I just saw this code snippet Q4 here and was wondering if I understood this correctly.
#include <stdio.h>
int main(void)
{
int a[5] = { 1, 2, 3, 4, 5 };
int *ptr = (int*)(&a + 1);
printf("%d %d\n", *(a + 1), *(ptr - 1));
return 0;
}
Here's my explanation:
int a[5] = { 1, 2, 3, 4, 5 }; => a points to the first element of the array. In other words: a contains the address of the first element of the array.
int *ptr = (int*)(&a + 1); => Here &a will be a double pointer and point to the whole array. I visualize it like this: int b[1][5] = {1, 2, 3, 4, 5};, here b points to a row of a 2D array. &a + 1 should point to the next array of integers in the memory (non-existent) [kind of like, b + 1 points to the second (non-existent) row of a 2D array with 1 row]. We cast it as int *, so this should probably point to the first element of the next array (non-existent) in memory.
*(a + 1) => This one's easy. It just points to the second element of the array.
*(ptr - 1) => This one's tricky, and my explanation is probably flawed for this one. As ptr is an int *, this should point to int previous to that pointed by ptr. ptr points to the non-existent second array in memory. So, ptr - 1 should probably point to the last element of the first array (a[4]).
Here &a will be a double pointer.
No. It is a pointer to an array. In this example, int (*)[5]. Refer C pointer to array/array of pointers disambiguation
so when you increment pointer to an array, it will crosses the array and points to non-existent place.
In this example, It is assigned to integer pointer. so when int pointer is decremented, it will point to previous sizeof(int) bytes. so 5 is printed.

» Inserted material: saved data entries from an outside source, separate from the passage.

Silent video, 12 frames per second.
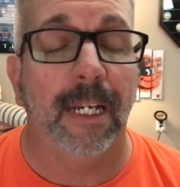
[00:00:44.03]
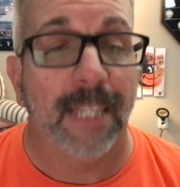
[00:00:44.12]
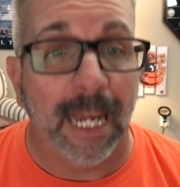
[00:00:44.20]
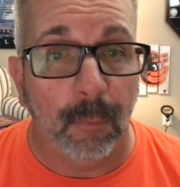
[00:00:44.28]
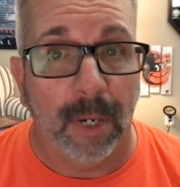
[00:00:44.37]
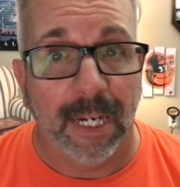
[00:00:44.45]

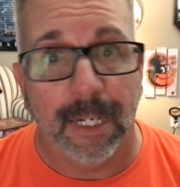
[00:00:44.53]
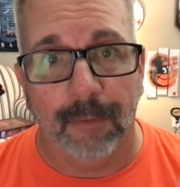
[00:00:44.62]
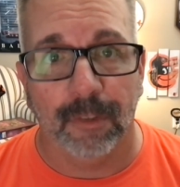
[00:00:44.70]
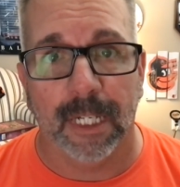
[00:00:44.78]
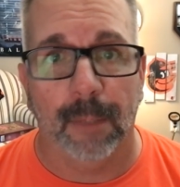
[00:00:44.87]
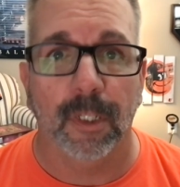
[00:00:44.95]
That way,
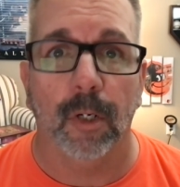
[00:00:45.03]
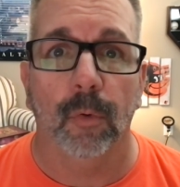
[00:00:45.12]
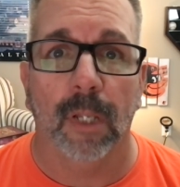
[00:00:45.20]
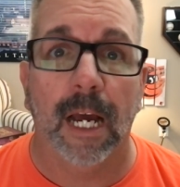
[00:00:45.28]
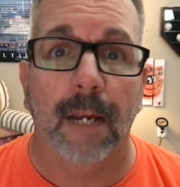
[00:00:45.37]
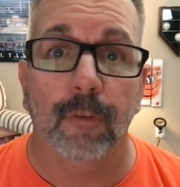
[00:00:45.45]
every time we go
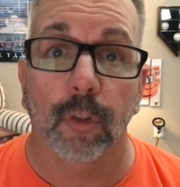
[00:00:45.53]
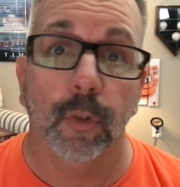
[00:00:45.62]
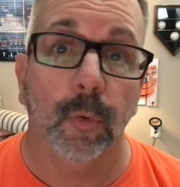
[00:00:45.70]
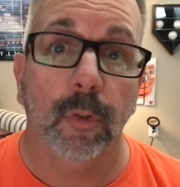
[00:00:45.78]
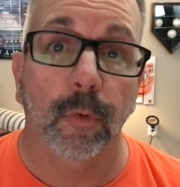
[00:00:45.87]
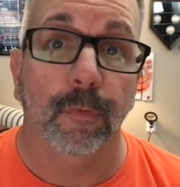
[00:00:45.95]
live or
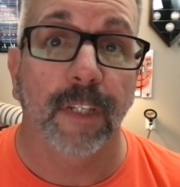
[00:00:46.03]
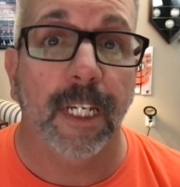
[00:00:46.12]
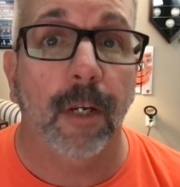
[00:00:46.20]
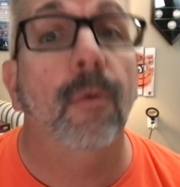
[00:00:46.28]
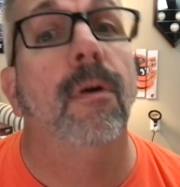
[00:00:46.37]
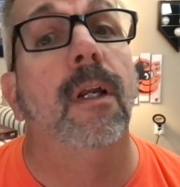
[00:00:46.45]
do a new
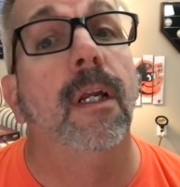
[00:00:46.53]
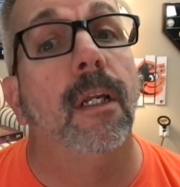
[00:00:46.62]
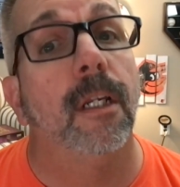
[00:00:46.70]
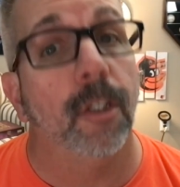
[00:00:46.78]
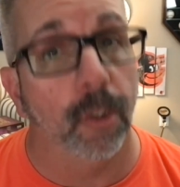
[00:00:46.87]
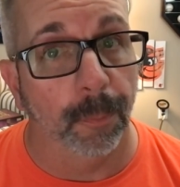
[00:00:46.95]
video,
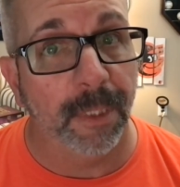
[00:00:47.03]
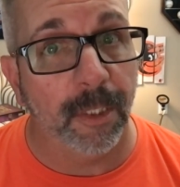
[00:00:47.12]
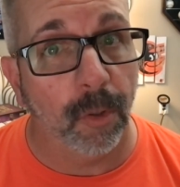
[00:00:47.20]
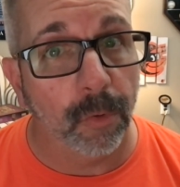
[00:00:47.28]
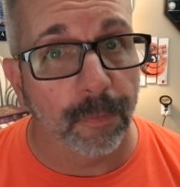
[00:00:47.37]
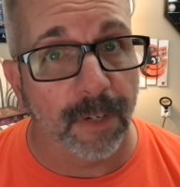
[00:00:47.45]
you'll be
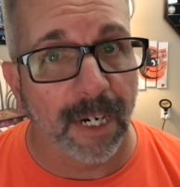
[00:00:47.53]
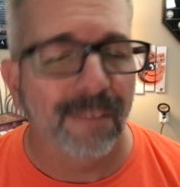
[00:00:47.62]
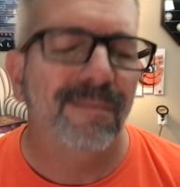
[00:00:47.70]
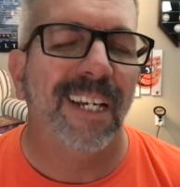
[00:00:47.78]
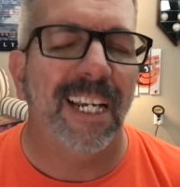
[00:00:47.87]
notified.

Your statement is essentially correct, and you probably understand it better than most professionals. But since you are seeking a critique, here is the long answer. Arrays and pointers in C are different types, this is one of the most subtle details in C. I remember one of my favorite professors saying once that the people who made the language latter regretted making this so subtle and often confusing.
It is true in many cases an array of a type, and a pointer to a type can be treated the same way. They both have a value equal to their address, but they are truly different types.
When you take the address of an array &a, you have a pointer to an array. When you say (a + 1) you have a pointer to an int, when you just say a you have an array (not a pointer). a[1] is exactly the same as typing *(a + 1), in fact you could type 1[a] and it would be exactly the same as the previous two. When you pass an array to a function, you are not really passing an array, you are passing a pointer void Fn(int b[]) and void Fn(int *b) are both the exact same function signature, if you take sizeof b within the function, in both cases you will get the size of a pointer.
Pointer arithmetic is tricky, it always offsets by the size of the object it's pointing to in bytes. Whenever you use the address of operator you get a pointer to the type you applied it to.
So for what's going on in your example above:
&a is a pointer to an array, and so when you add one to it, it is offset by the sizeof that array (5 * sizeof(int)).
When you cast to int*, the cast retains the value of the pointer, but now its type is pointer to int, you then store it in ptr, a variable of type pointer to int.
a is an array, not a pointer. So when you say a + 1 you apply the addition operator to an array, not a pointer; and this yields a pointer to one-past the first element of the type stored in the array, int. Dereferencing it with * gives you the int pointed to.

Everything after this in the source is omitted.